'''

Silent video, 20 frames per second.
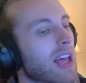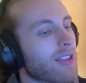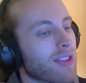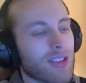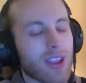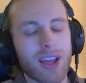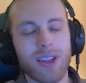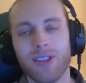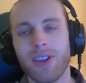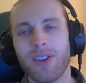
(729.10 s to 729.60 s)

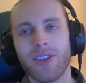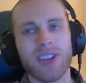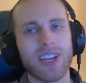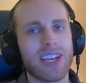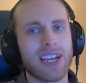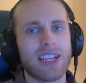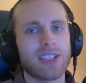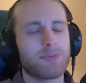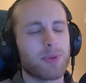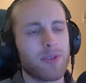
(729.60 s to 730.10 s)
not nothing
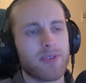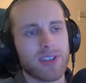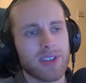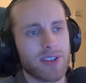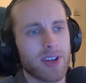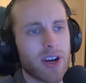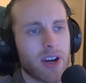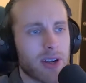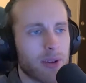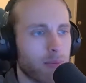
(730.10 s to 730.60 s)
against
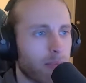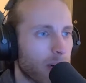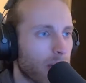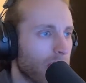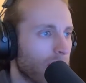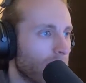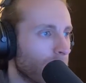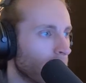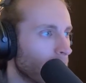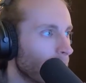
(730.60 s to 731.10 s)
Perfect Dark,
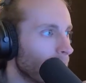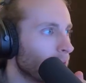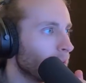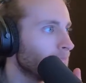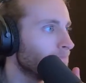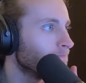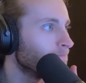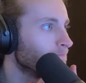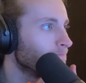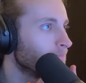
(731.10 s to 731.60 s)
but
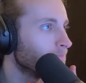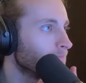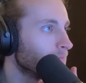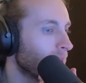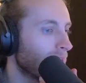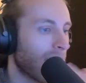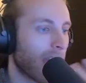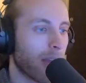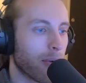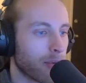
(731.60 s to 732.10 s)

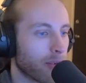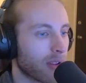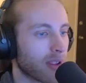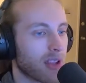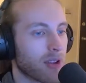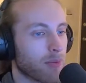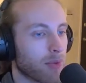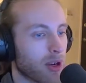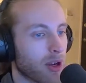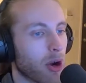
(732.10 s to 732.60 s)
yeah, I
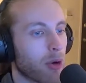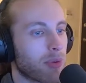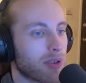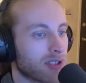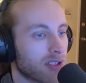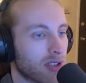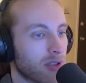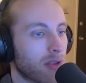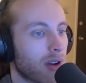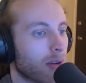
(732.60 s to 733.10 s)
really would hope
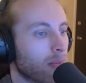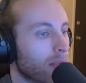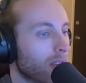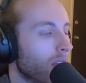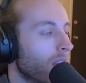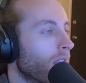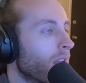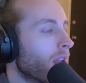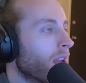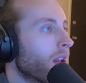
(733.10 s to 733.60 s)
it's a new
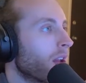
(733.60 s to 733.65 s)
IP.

'''

● Goal of the exercise
Quote the material exactly. Pictures stay out.

● Answer section
Silent video, 20 frames per second.
(729.10 s to 729.60 s)

(729.60 s to 730.10 s)
not nothing
(730.10 s to 730.60 s)
against
(730.60 s to 731.10 s)
Perfect Dark,
(731.10 s to 731.60 s)
but
(731.60 s to 732.10 s)

(732.10 s to 732.60 s)
yeah, I
(732.60 s to 733.10 s)
really would hope
(733.10 s to 733.60 s)
it's a new
(733.60 s to 733.65 s)
IP.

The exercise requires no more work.